__WHAT THE EXERCISE ASKS__. Only the lines from the one that contains "[00:02:56.13 to 00:02:57.13]" to the last line below, both included, should be transcribed. Pictures stay out of the copy.

__EXTRACTED MATERIAL__.

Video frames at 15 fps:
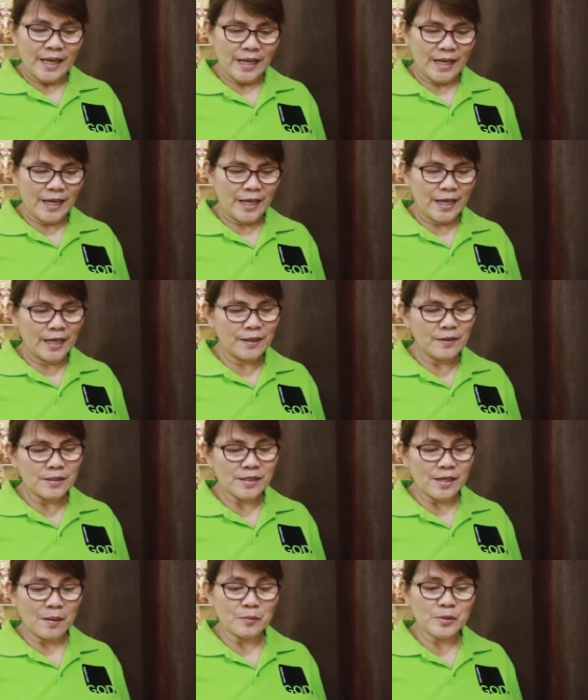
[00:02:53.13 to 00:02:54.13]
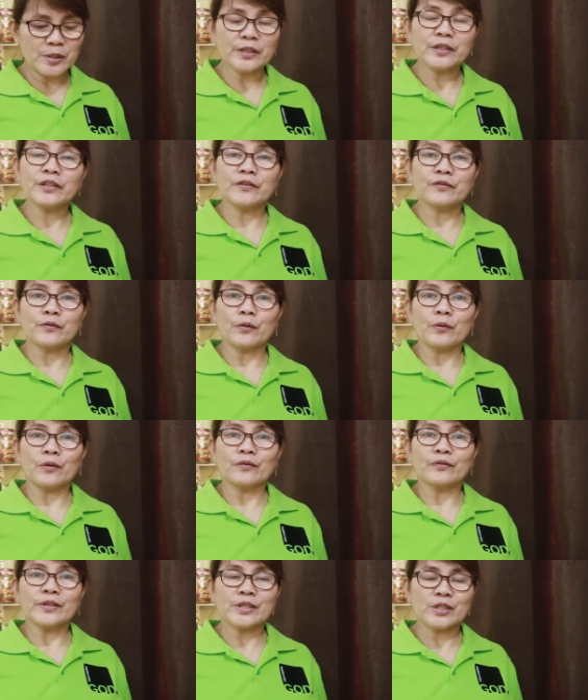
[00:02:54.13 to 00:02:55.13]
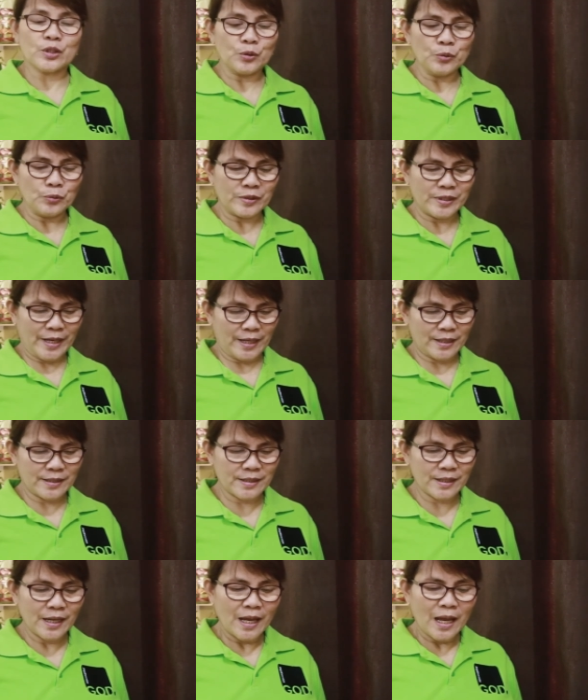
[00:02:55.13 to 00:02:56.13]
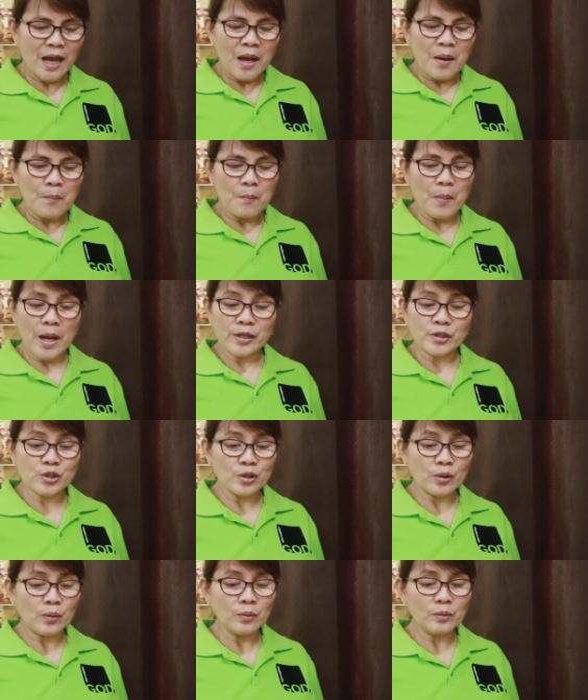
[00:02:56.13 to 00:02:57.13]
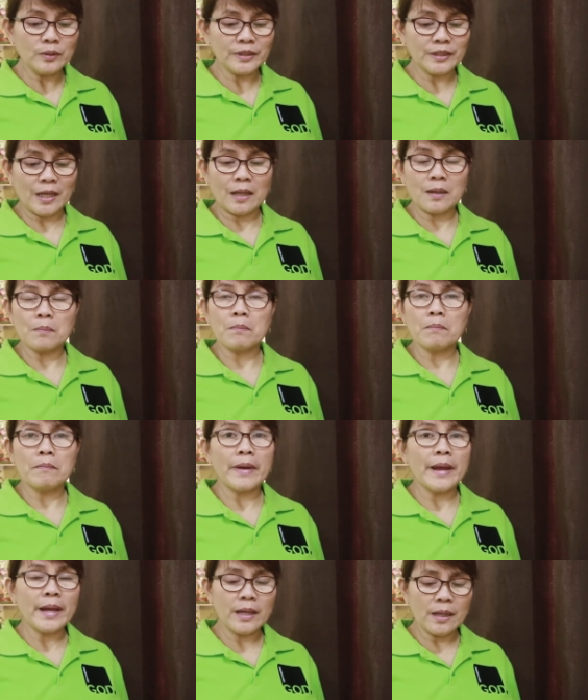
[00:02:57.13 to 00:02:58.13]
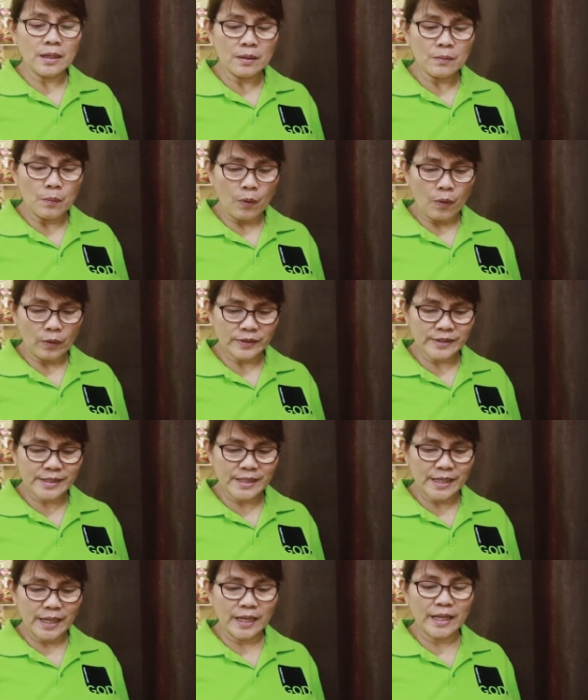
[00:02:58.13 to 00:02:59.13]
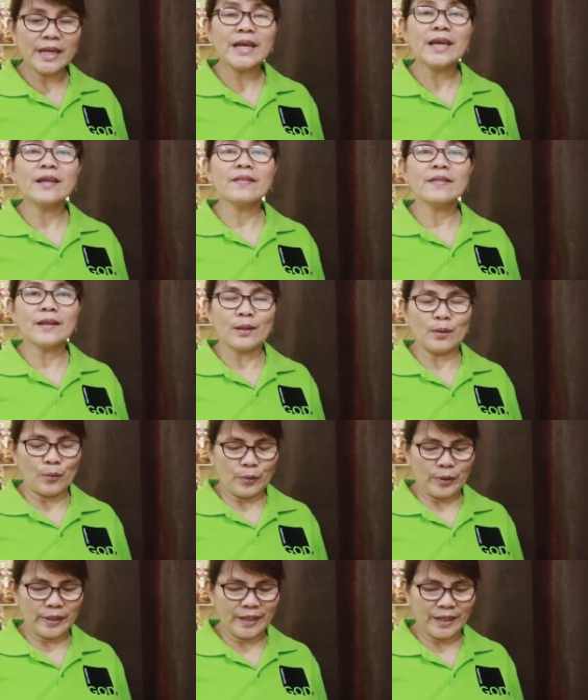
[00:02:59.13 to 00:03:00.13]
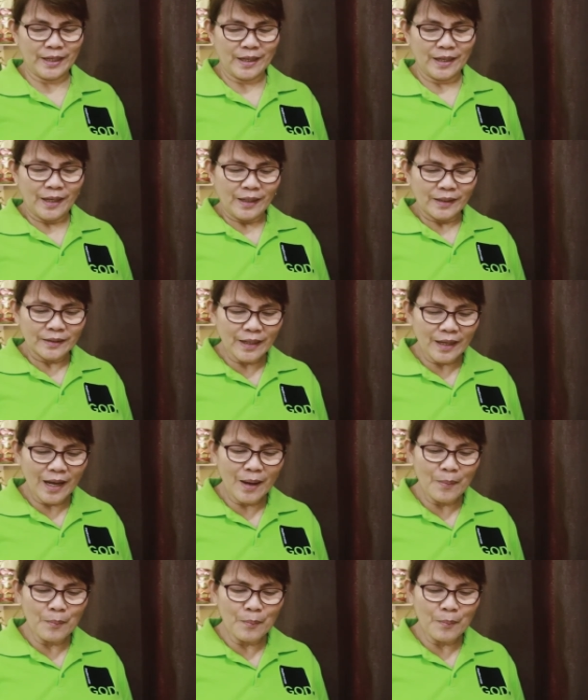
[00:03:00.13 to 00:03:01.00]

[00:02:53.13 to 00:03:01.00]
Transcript: and Psalms 34 verse 2 says, my soul shall make her boast in the Lord. The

__RESPONSE__.
[00:02:56.13 to 00:02:57.13]
[00:02:57.13 to 00:02:58.13]
[00:02:58.13 to 00:02:59.13]
[00:02:59.13 to 00:03:00.13]
[00:03:00.13 to 00:03:01.00]

[00:02:53.13 to 00:03:01.00]
Transcript: and Psalms 34 verse 2 says, my soul shall make her boast in the Lord. The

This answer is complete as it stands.